= Your task =
Give the records again exactly, but drop the pictures.
··· Dataset records
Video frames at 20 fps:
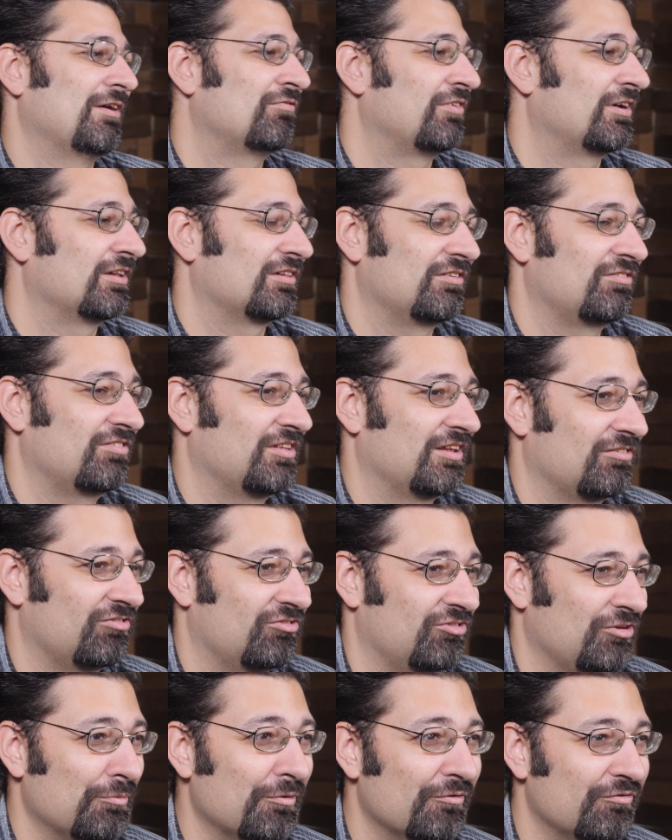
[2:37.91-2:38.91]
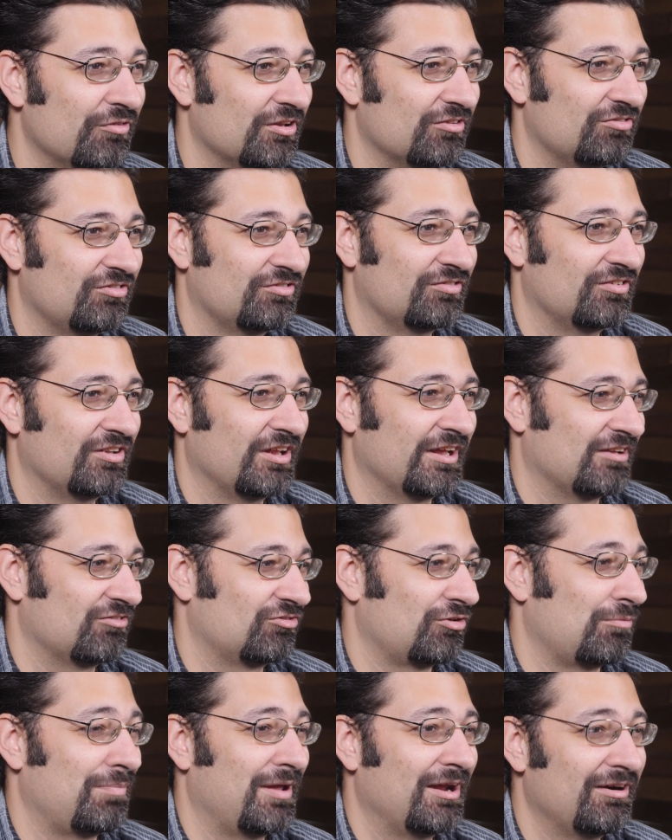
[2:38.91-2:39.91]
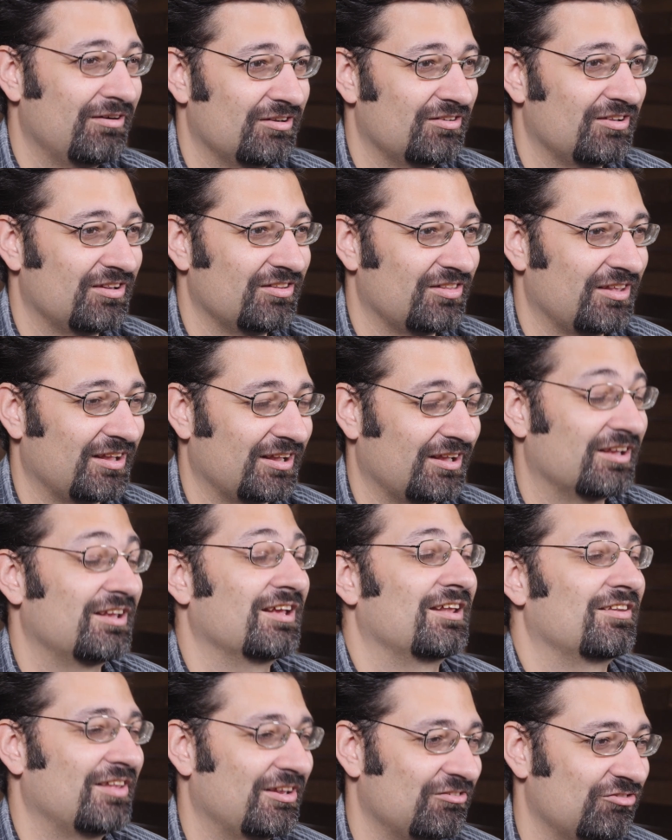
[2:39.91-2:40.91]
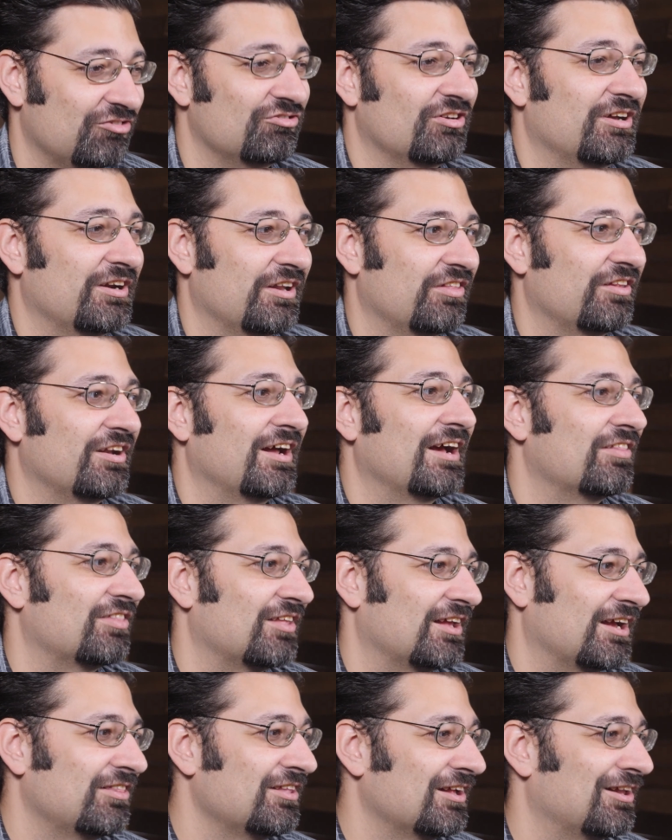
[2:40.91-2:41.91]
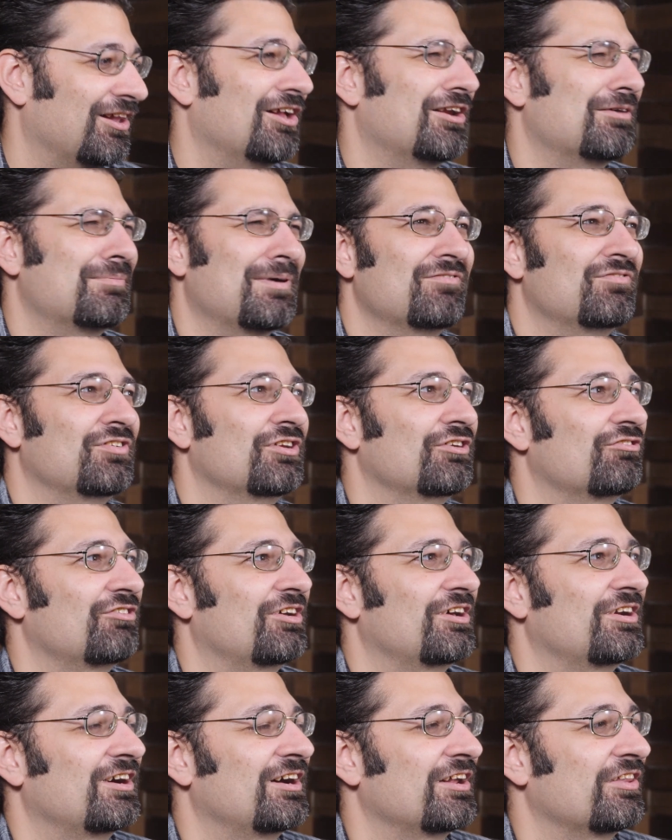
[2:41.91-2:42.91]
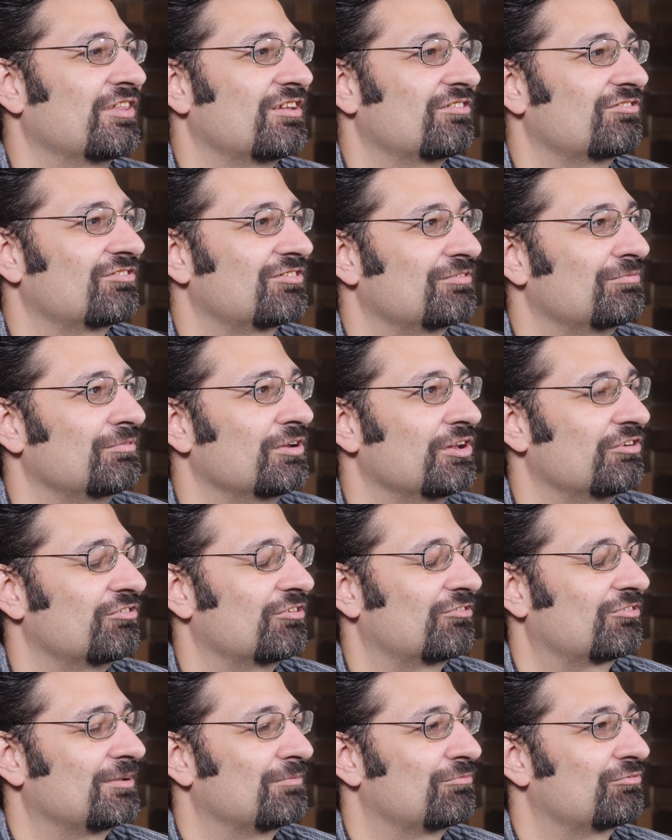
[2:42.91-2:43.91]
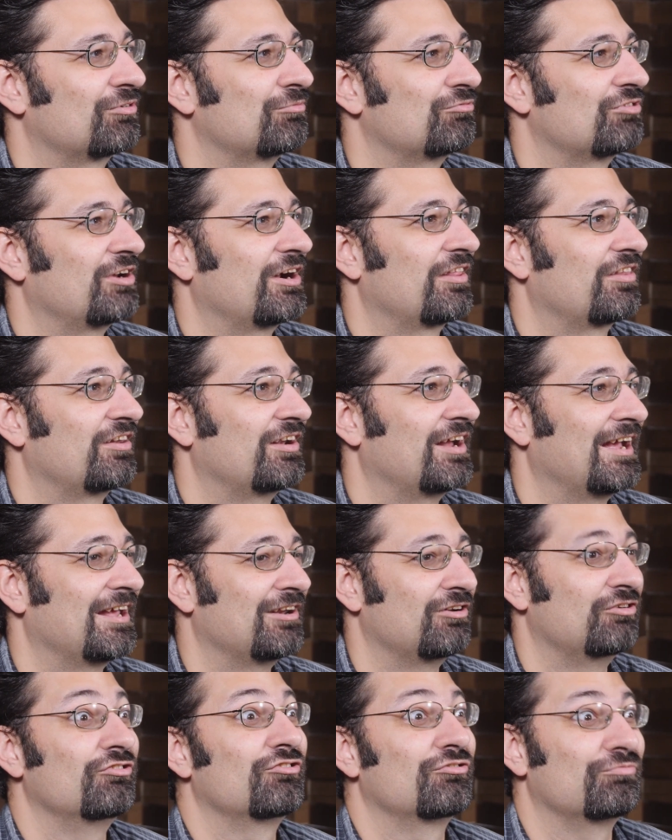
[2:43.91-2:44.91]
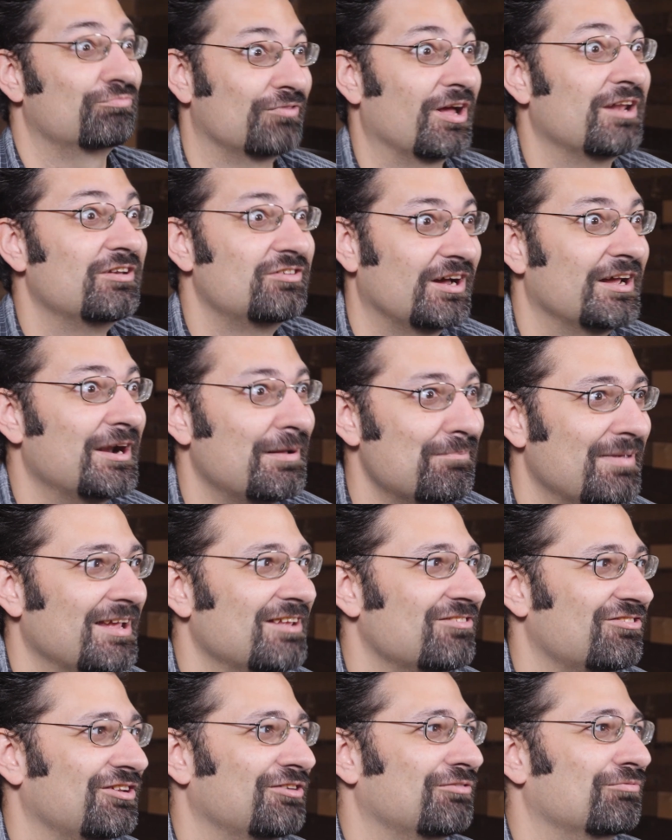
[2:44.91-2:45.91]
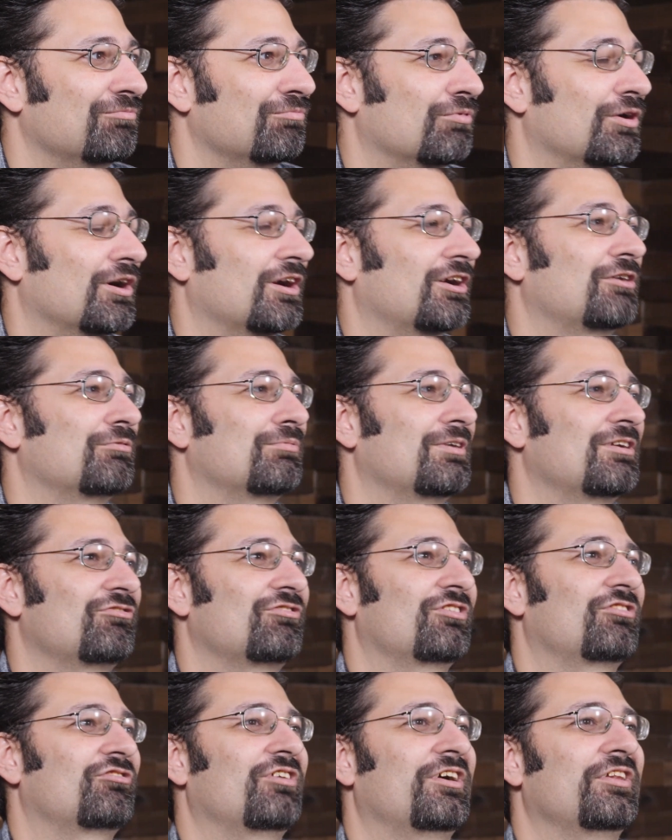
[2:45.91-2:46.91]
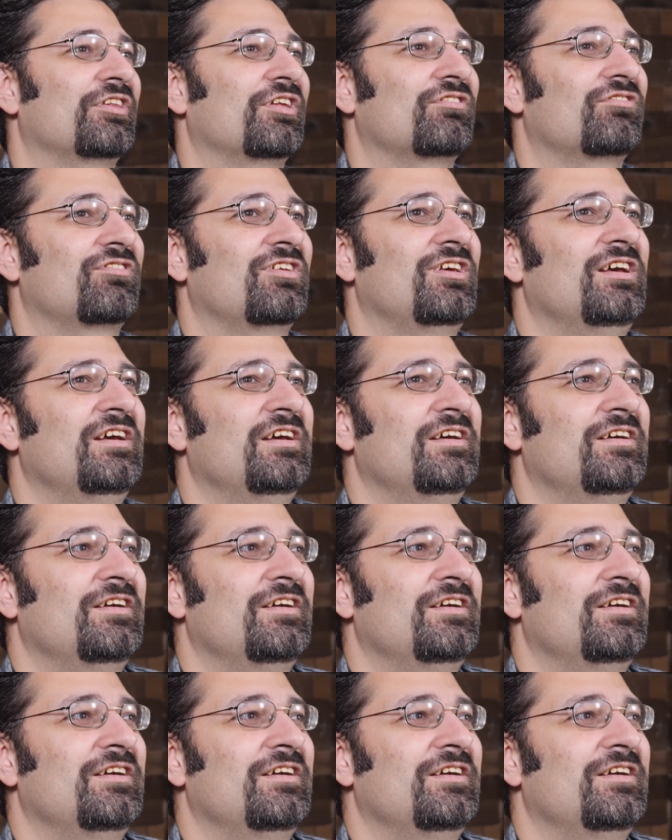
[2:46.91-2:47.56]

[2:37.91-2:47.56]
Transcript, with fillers: I frankly think some of this, like, is a parenting thing. Again, that's a Jonathan Haidt thing. I think a lot of my views on, on this really just comes from Jonathan Haidt, who's done amazing work and research on this.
······
= Your solution =
Video frames at 20 fps:
[2:37.91-2:38.91]
[2:38.91-2:39.91]
[2:39.91-2:40.91]
[2:40.91-2:41.91]
[2:41.91-2:42.91]
[2:42.91-2:43.91]
[2:43.91-2:44.91]
[2:44.91-2:45.91]
[2:45.91-2:46.91]
[2:46.91-2:47.56]

[2:37.91-2:47.56]
Transcript, with fillers: I frankly think some of this, like, is a parenting thing. Again, that's a Jonathan Haidt thing. I think a lot of my views on, on this really just comes from Jonathan Haidt, who's done amazing work and research on this.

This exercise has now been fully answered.